Environmentalist group has hands in the federal cookie jar
Editor,
Just the other day there was a LTE in the Flathead Beacon, disparaging Senator Fielder for supporting the transfer of lands issue. I don’t like to be picky, but the authors of that diatribe are Emmon Snyder and John Sullivan. Emmon Snyder is a board member of, and John Sullivan is co-Chair of, Backcountry Hunters and Anglers, Montana Chapter. I did a little research on this supposed ‘sportsman’s’ group. It was a very enlightening few minutes. If you go to https://www.greendecoys.com, or https://www.activistfacts.com/organizations/backcountry-hunters-and-anglers/ you will find that they are funded by very radical environmentalist organizations. The money trail is irrefutable. There are other groups listed there who would try to fool you as to their areas of interest.
The public lands issue is important to both sides of the isle in this debate. The environmentalist side wants the land to stay in the hands of the Fed’s because they, although a small, small minority of the population, have massaged the system that they use to force the Fed’s to do whatever they want. Like close the roads that we the taxpayers paid for originally.

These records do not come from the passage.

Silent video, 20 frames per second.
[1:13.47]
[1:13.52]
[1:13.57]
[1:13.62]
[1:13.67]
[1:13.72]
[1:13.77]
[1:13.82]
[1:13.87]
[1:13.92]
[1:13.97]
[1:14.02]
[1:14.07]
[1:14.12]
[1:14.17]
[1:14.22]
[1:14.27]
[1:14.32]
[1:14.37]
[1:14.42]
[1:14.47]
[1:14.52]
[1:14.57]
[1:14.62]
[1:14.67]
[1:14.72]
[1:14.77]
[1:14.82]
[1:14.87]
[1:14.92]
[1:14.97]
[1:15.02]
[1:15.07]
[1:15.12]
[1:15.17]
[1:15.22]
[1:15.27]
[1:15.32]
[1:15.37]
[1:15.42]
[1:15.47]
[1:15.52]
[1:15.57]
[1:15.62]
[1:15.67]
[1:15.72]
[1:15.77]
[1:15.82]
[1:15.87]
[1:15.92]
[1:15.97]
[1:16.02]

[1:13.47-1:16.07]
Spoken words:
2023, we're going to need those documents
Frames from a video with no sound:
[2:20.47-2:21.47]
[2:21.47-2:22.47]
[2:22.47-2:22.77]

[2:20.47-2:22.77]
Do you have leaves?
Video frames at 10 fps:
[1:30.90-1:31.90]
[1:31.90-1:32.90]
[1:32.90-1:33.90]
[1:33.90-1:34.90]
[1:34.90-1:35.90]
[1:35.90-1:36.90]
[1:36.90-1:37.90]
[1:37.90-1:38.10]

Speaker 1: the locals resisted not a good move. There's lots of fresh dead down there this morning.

Like stopping private land owners from drilling on their own land due to sage grouse.
On the other hand, the Constitutionalists can follow the paper trail from the original Articles of Confederation to FLPMA, that showed the promise made by the Fed’s to transfer to the states, any land they held prior to statehood. This provided a tax base to fund the new state. Here, again, you can follow the money. The Fed’s lose a little money holding the land they call theirs, while the state makes quite a lot of money on the land they manage. That is where the money to pay for administration would come from, and it could lower your taxes.
So it appears to me that the stealth environmental groups are afraid of losing their power base, which allows them to force the Fed’s to lock up the public lands.
As for Senator Fielder, she is working hard to help all of us reclaim some of our rights as citizens, and help reduce the size of government.